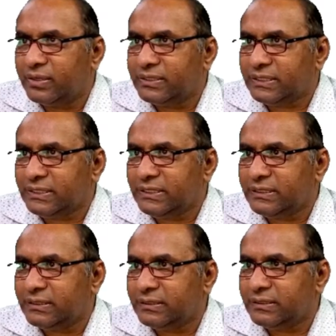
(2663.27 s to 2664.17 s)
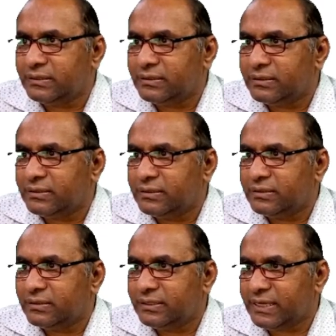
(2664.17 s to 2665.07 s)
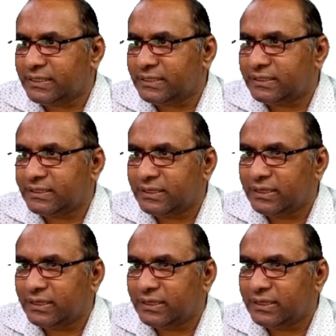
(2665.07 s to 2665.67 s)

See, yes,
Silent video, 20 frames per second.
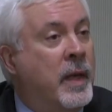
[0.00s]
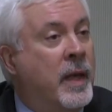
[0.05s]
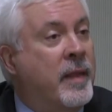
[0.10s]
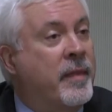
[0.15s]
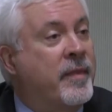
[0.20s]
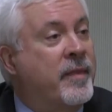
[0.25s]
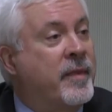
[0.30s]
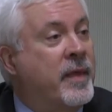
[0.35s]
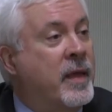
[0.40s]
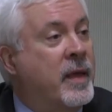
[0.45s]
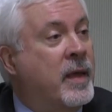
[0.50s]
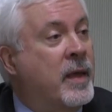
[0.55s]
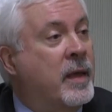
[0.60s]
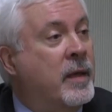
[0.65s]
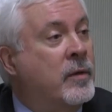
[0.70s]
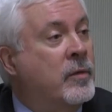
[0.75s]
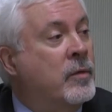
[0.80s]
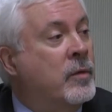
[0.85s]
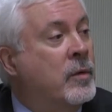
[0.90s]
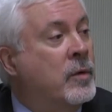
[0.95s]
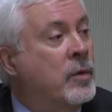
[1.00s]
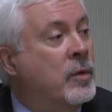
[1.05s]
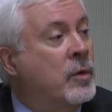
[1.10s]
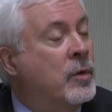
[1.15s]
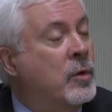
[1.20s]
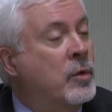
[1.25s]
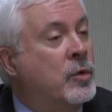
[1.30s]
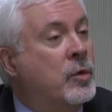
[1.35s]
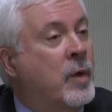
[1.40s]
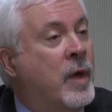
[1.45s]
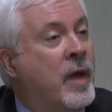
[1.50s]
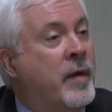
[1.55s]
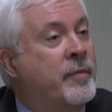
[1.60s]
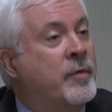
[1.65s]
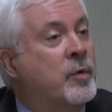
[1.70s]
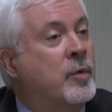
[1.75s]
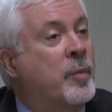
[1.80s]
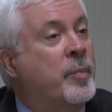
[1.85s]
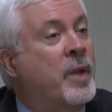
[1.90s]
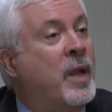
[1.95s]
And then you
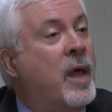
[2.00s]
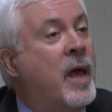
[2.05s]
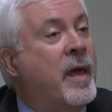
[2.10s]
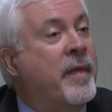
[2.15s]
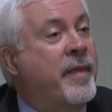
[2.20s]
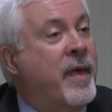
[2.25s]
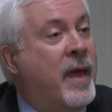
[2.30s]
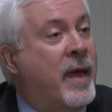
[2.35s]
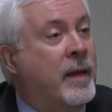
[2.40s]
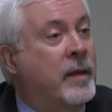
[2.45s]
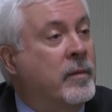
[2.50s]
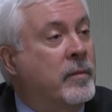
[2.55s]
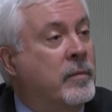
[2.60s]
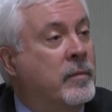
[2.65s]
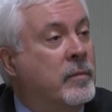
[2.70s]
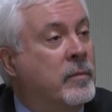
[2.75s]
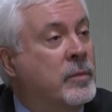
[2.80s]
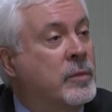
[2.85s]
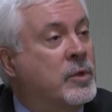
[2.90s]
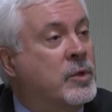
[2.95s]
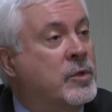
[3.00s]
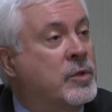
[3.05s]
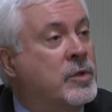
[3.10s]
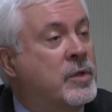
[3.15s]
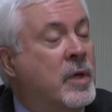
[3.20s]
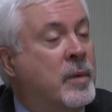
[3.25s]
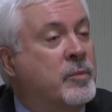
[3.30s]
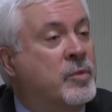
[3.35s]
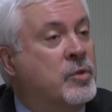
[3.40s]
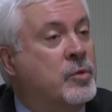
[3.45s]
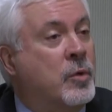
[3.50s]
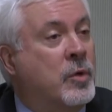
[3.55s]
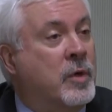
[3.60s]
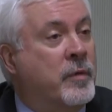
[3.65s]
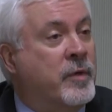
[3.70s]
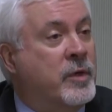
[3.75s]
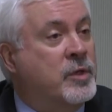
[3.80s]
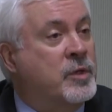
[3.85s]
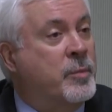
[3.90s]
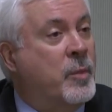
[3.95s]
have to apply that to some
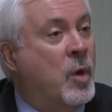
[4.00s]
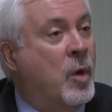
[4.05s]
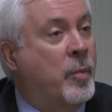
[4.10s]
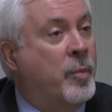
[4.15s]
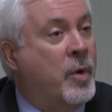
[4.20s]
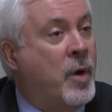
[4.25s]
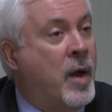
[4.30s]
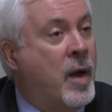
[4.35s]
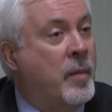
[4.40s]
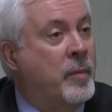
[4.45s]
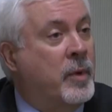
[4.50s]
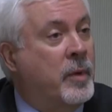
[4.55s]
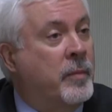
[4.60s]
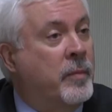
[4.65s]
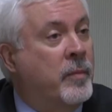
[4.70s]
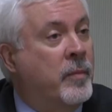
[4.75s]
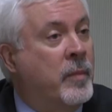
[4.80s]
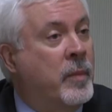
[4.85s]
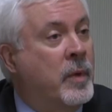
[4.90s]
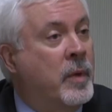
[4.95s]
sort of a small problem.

Your instructions –
Whenever a picture appears, leave it out, and return every record exactly.

Answer below –
(2663.27 s to 2664.17 s)
(2664.17 s to 2665.07 s)
(2665.07 s to 2665.67 s)

See, yes,
Silent video, 20 frames per second.
[0.00s]
[0.05s]
[0.10s]
[0.15s]
[0.20s]
[0.25s]
[0.30s]
[0.35s]
[0.40s]
[0.45s]
[0.50s]
[0.55s]
[0.60s]
[0.65s]
[0.70s]
[0.75s]
[0.80s]
[0.85s]
[0.90s]
[0.95s]
[1.00s]
[1.05s]
[1.10s]
[1.15s]
[1.20s]
[1.25s]
[1.30s]
[1.35s]
[1.40s]
[1.45s]
[1.50s]
[1.55s]
[1.60s]
[1.65s]
[1.70s]
[1.75s]
[1.80s]
[1.85s]
[1.90s]
[1.95s]
And then you
[2.00s]
[2.05s]
[2.10s]
[2.15s]
[2.20s]
[2.25s]
[2.30s]
[2.35s]
[2.40s]
[2.45s]
[2.50s]
[2.55s]
[2.60s]
[2.65s]
[2.70s]
[2.75s]
[2.80s]
[2.85s]
[2.90s]
[2.95s]
[3.00s]
[3.05s]
[3.10s]
[3.15s]
[3.20s]
[3.25s]
[3.30s]
[3.35s]
[3.40s]
[3.45s]
[3.50s]
[3.55s]
[3.60s]
[3.65s]
[3.70s]
[3.75s]
[3.80s]
[3.85s]
[3.90s]
[3.95s]
have to apply that to some
[4.00s]
[4.05s]
[4.10s]
[4.15s]
[4.20s]
[4.25s]
[4.30s]
[4.35s]
[4.40s]
[4.45s]
[4.50s]
[4.55s]
[4.60s]
[4.65s]
[4.70s]
[4.75s]
[4.80s]
[4.85s]
[4.90s]
[4.95s]
sort of a small problem.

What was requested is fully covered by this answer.